### EXERCISE GOAL
Transcribe the data as written, minus images.
[Opening EXTRACTED DATA section]
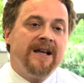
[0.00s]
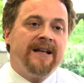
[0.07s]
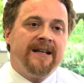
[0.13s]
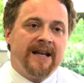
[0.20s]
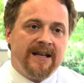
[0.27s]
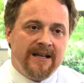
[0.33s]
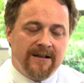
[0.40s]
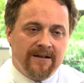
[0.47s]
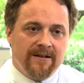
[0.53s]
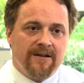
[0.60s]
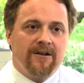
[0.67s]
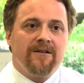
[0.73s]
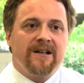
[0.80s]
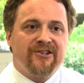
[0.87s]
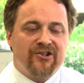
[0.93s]
getting
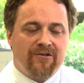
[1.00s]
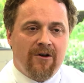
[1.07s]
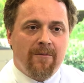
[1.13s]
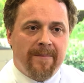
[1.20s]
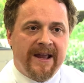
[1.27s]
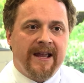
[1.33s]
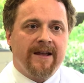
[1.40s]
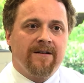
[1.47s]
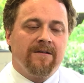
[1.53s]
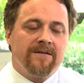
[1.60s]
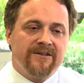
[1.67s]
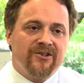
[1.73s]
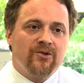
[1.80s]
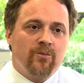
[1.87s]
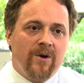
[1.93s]
cholesterol panel
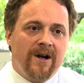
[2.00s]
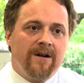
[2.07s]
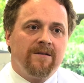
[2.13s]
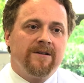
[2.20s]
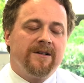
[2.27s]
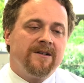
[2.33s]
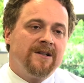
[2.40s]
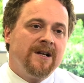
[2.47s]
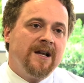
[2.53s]
as well, and,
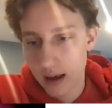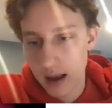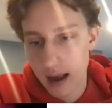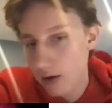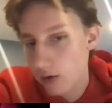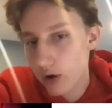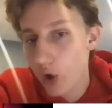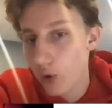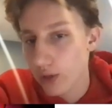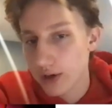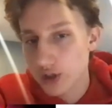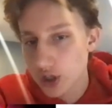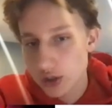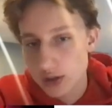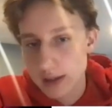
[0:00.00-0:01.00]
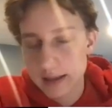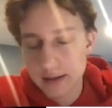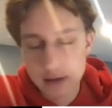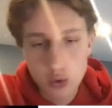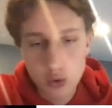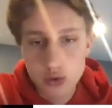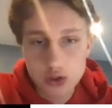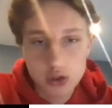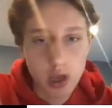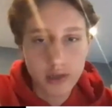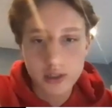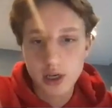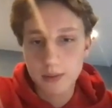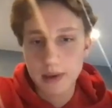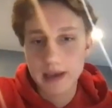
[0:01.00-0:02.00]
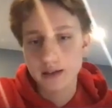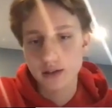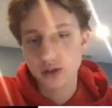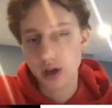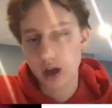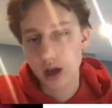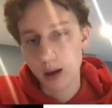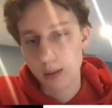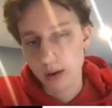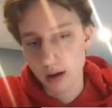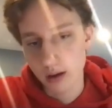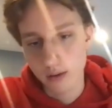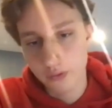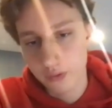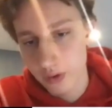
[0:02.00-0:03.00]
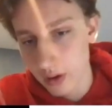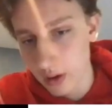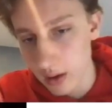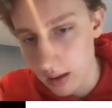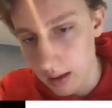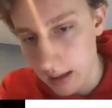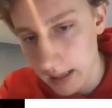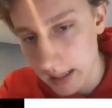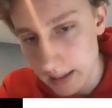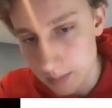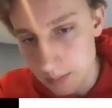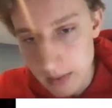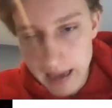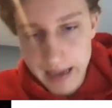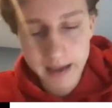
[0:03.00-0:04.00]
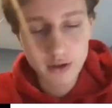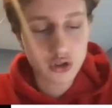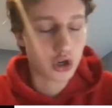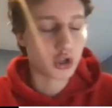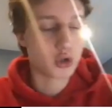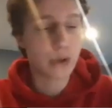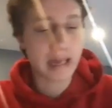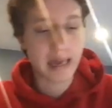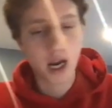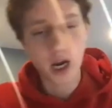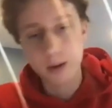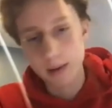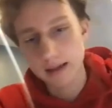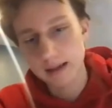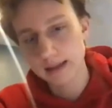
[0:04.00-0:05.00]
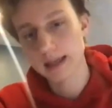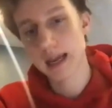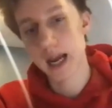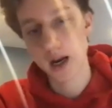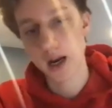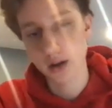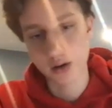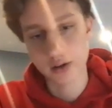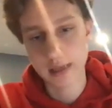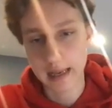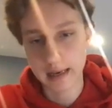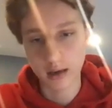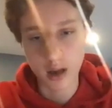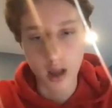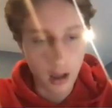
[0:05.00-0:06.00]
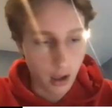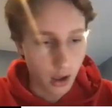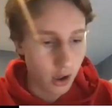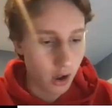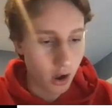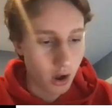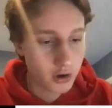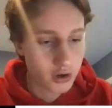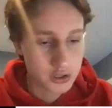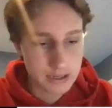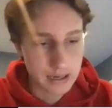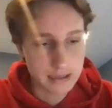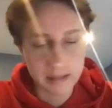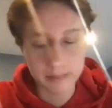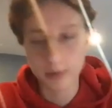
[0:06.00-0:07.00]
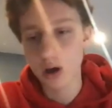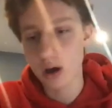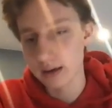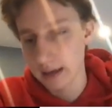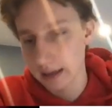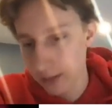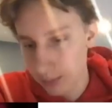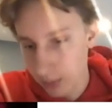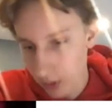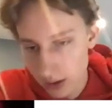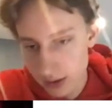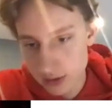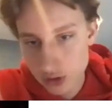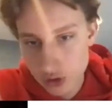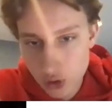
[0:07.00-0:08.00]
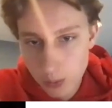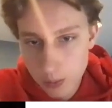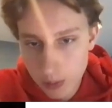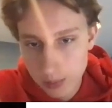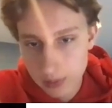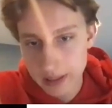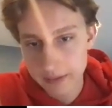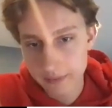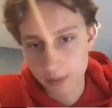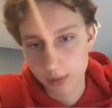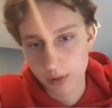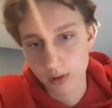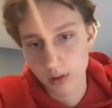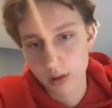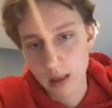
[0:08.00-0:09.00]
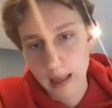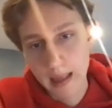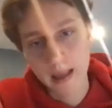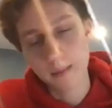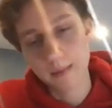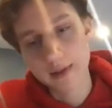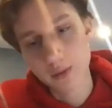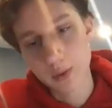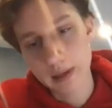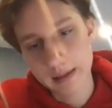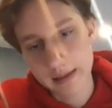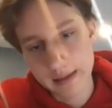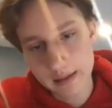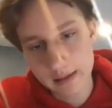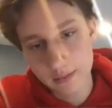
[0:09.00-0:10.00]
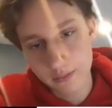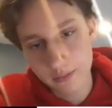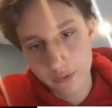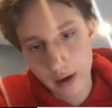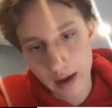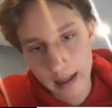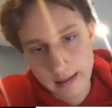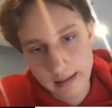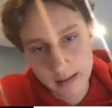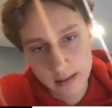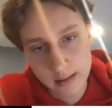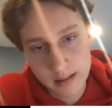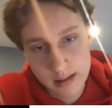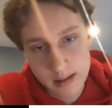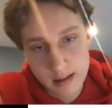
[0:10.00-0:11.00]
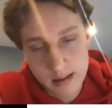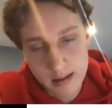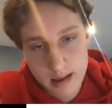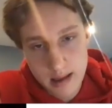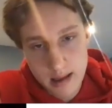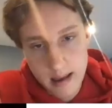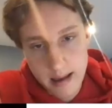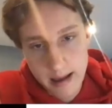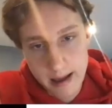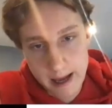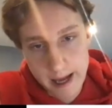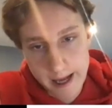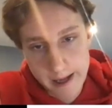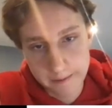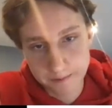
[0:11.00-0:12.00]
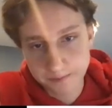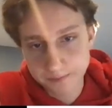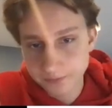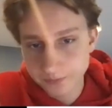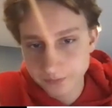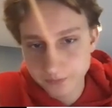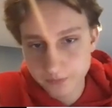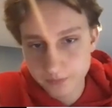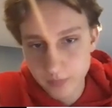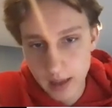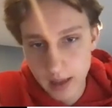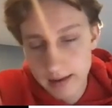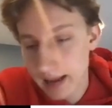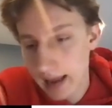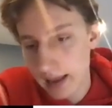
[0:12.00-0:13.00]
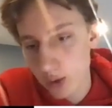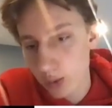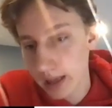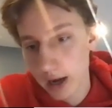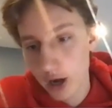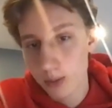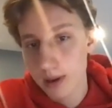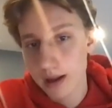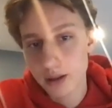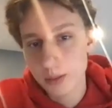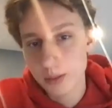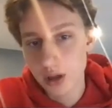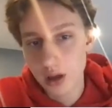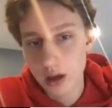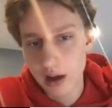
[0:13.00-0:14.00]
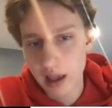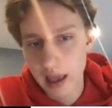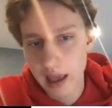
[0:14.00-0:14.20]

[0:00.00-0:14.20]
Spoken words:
I don't know, there's just, they do such an amazing job of making sure you care about these characters and understanding the bond. And the bond is super believable between these friends. And yeah, you care about them a lot.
[Closing EXTRACTED DATA section]
### OUTPUT OF THE TASK
[0.00s]
[0.07s]
[0.13s]
[0.20s]
[0.27s]
[0.33s]
[0.40s]
[0.47s]
[0.53s]
[0.60s]
[0.67s]
[0.73s]
[0.80s]
[0.87s]
[0.93s]
getting
[1.00s]
[1.07s]
[1.13s]
[1.20s]
[1.27s]
[1.33s]
[1.40s]
[1.47s]
[1.53s]
[1.60s]
[1.67s]
[1.73s]
[1.80s]
[1.87s]
[1.93s]
cholesterol panel
[2.00s]
[2.07s]
[2.13s]
[2.20s]
[2.27s]
[2.33s]
[2.40s]
[2.47s]
[2.53s]
as well, and,
[0:00.00-0:01.00]
[0:01.00-0:02.00]
[0:02.00-0:03.00]
[0:03.00-0:04.00]
[0:04.00-0:05.00]
[0:05.00-0:06.00]
[0:06.00-0:07.00]
[0:07.00-0:08.00]
[0:08.00-0:09.00]
[0:09.00-0:10.00]
[0:10.00-0:11.00]
[0:11.00-0:12.00]
[0:12.00-0:13.00]
[0:13.00-0:14.00]
[0:14.00-0:14.20]

[0:00.00-0:14.20]
Spoken words:
I don't know, there's just, they do such an amazing job of making sure you care about these characters and understanding the bond. And the bond is super believable between these friends. And yeah, you care about them a lot.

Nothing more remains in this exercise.